An editorial about street buskers that appeared on The Sunday Times, March 29, 2009
No one should be surprised if buskers bemoan the slew of regulations which confine them to 109 designated spots, including 14 along Orchard Road. After all, the word ‘busk’ comes from the middle Spanish ‘buskar,’ meaning ‘to seek or to wander’. Surely the new rules constitute another symptom of regulation-prone, ‘fine city’ Singapore? Not quite. As Minister for Information, Communications and the Arts Lee Boon Yang has pointed out, busking should be done in an orderly manner ‘without creating disamenities to other users of public spaces’. The restrictions also come after complaints about noise pollution, especially from those performers who use sound amplification. Moreover, such regulations are not new. Ancient Rome banned public performances which parodied the government. Henry VIII in England ordered the licensing of minstrels and players; those who disobeyed were whipped. This, of course, won’t happen here.
It should be asked, however, whether too much regulation is a good thing. Busking, after all, is the free expression of someone’s talent and joie de vivre (for spare change, of course). As such, regulation should be light, and better still, self-regulating. A good dose of the free market might work: a so-so performance will see one’s takings go down; a bad one will see shop owners throwing out buskers altogether for turning their customers off.

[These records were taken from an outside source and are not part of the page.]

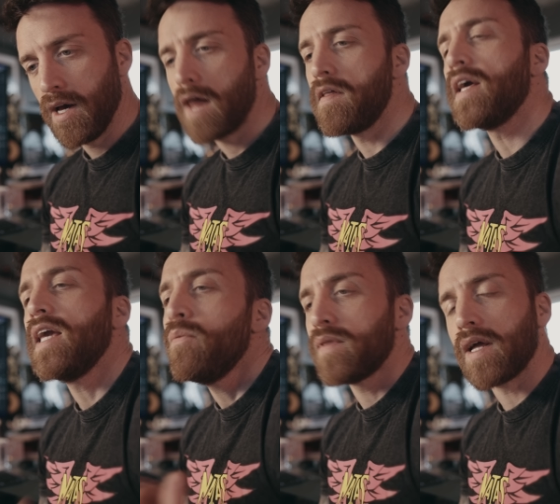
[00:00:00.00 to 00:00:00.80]
And then
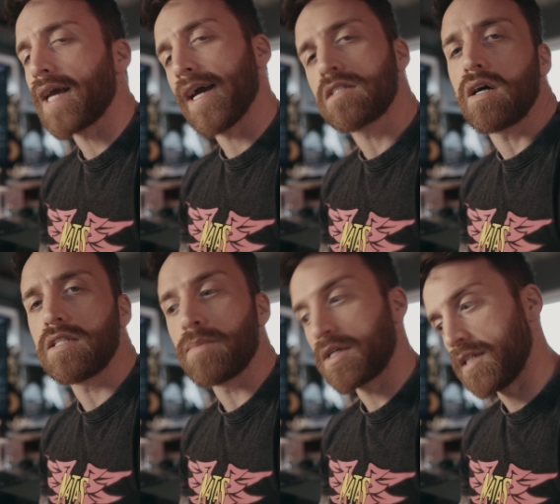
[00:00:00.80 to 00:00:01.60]
he would then get
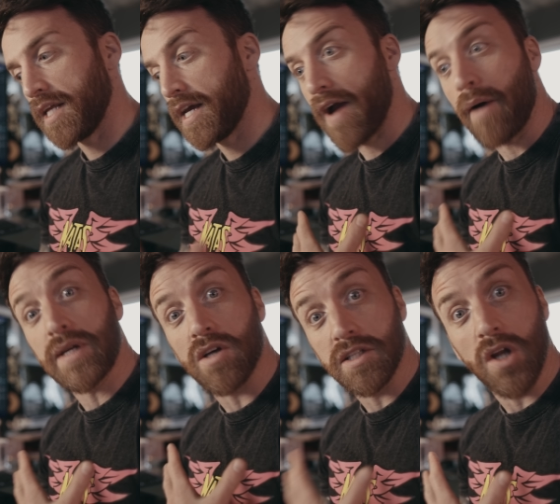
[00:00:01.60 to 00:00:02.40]
excited because he'd hear how
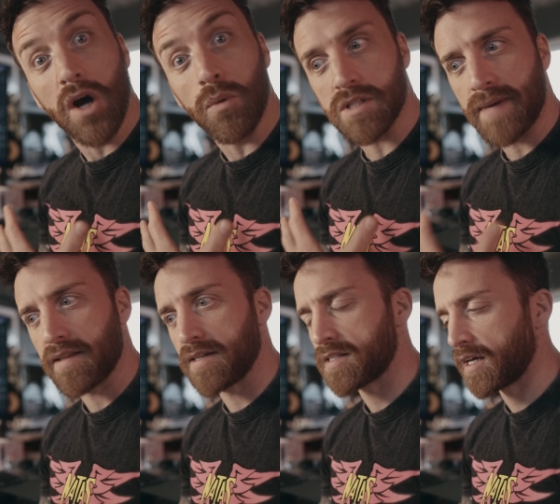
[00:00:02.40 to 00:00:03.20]
excited I was about
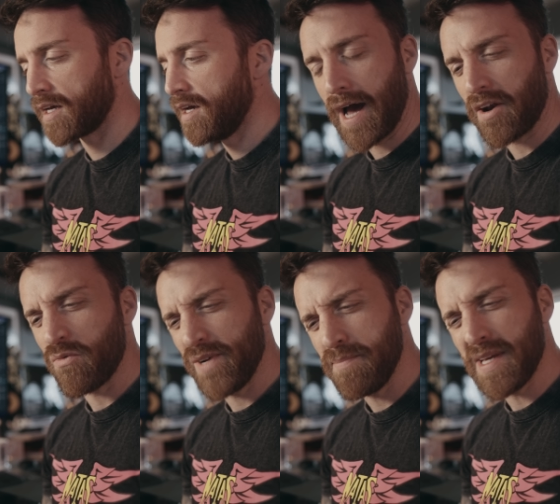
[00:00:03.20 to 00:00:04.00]
this thing. And I
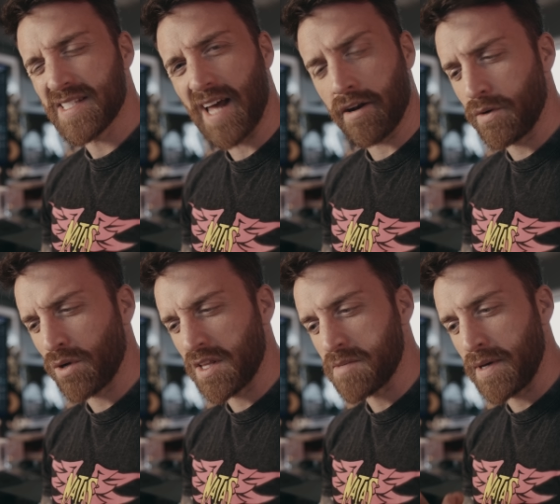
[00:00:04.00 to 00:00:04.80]
really miss that. And I feel
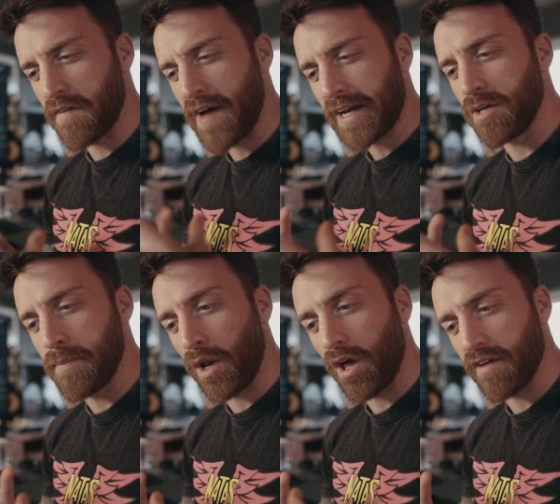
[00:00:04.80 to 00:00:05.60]
like there's a bit of a vacuum in
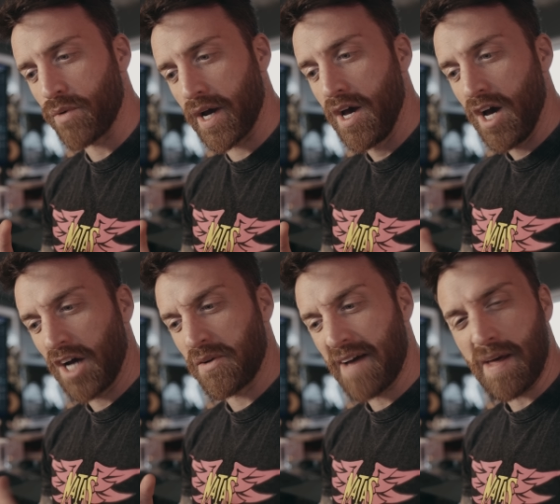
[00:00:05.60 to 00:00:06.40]
my life where I
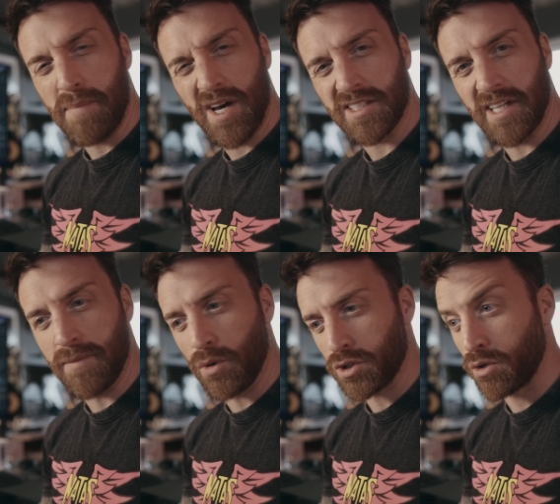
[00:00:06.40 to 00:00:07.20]
don't have that person
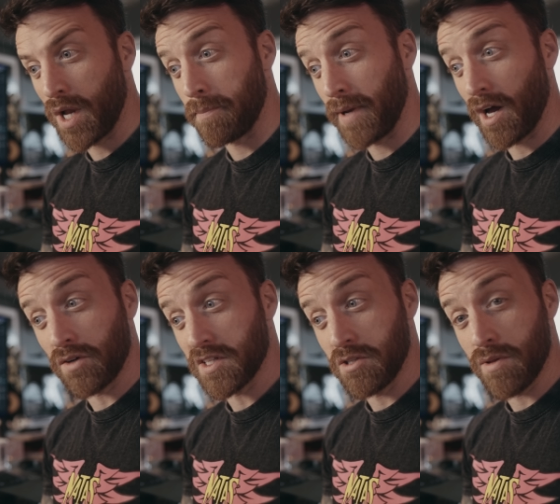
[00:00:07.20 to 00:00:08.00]
anymore to call up and be like, I got this new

Fundamentally, rules should be facilitative and not merely restrictive. A good example of the former is the New York subway’s Music Under New York, which arranges for buskers to perform throughout the underground. This is self-regulating and win-win: buskers get more money (much better than getting mugged at Central Park); commuters get to enjoy the musical interludes (it should be added that the legendary Paul McCartney dabbled in busking at the London Tube). Regulations seek to inject order into the creative chaos that is busking, but in doing so, the creative chaos should not be stifled.
Yes, says economist Edward Glaeser in an interview with The Straits Times today. The professor from Havard University, who studies how cities work, said that density should not be a worry as there are many solutions available like building skyscrapers.

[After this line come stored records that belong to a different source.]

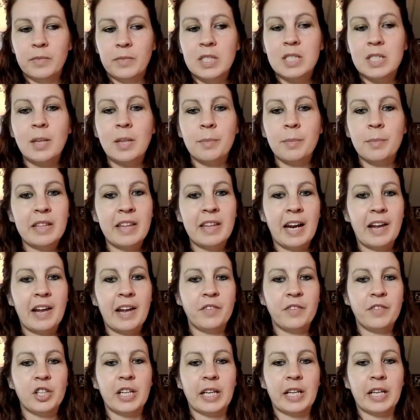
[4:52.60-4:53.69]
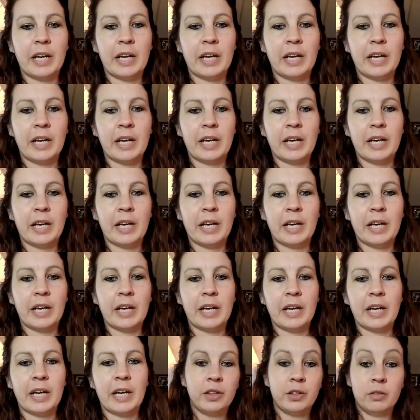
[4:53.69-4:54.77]
something that I feel like I've carried
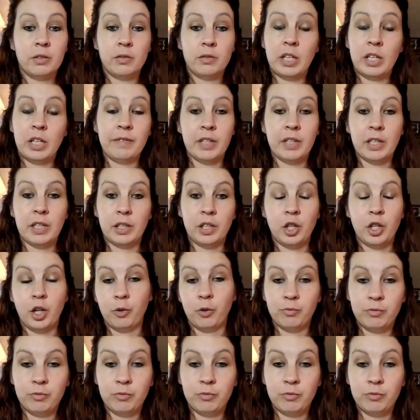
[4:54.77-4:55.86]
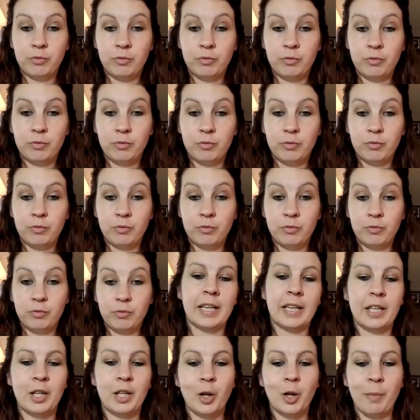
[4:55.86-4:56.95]
on even, now is
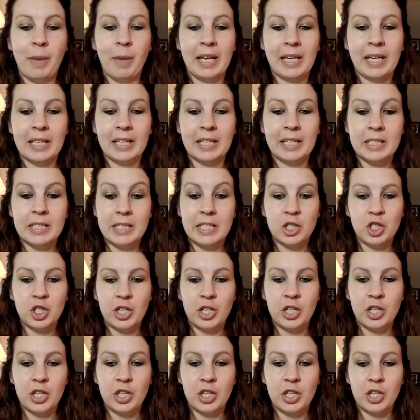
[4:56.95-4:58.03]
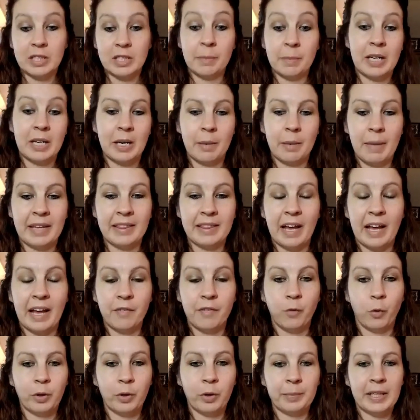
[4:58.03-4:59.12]
like, making a decision. I want somebody to make that
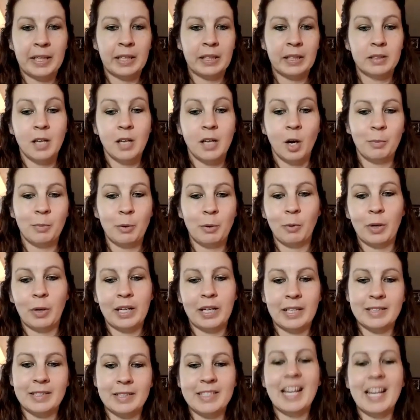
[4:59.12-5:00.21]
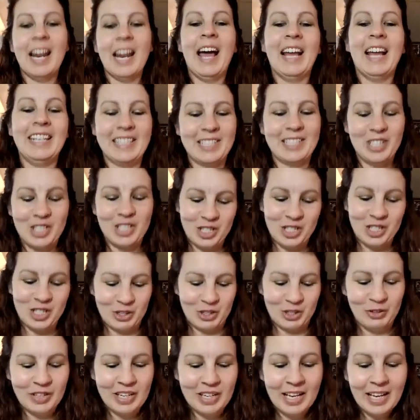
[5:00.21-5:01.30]
for me and tell me what it is I need to
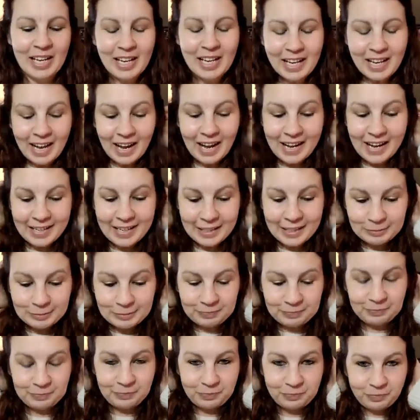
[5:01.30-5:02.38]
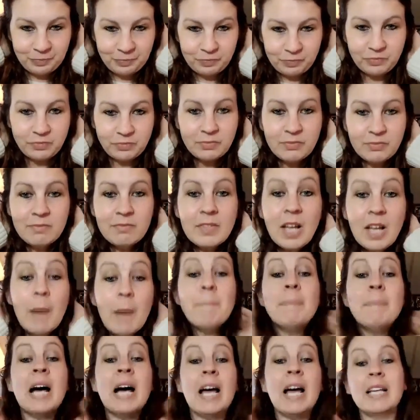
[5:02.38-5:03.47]
do.
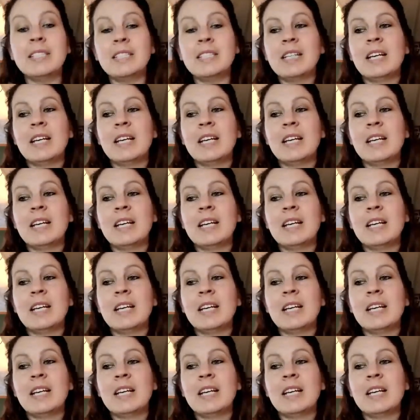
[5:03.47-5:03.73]
But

Instead, the question is who are we packing in? Only by having enough “smart people” can the city constantly reinvent itself to thrive. And such innovation in cities have not been very successful when it was implemented top-down. For Prof Glaeser, cities should be planned around human dynamics rather what the state thinks it should look like.
Such thinking seems to go against how the state has been clearing street hawkers and buskers off the streets of Orchard Road of late. Is there not enough space? Not so, since the streets there were recently widened and renovated. They were reacting to a complaint from the Orchard Road Business Association that these hawkers make the shopping district “low class”. But the street businesses are just people trying to make a living and it is just good business sense to go to a space where they are crowds. That’s why the shops of the association are in Orchard too, so why not try to co-exist?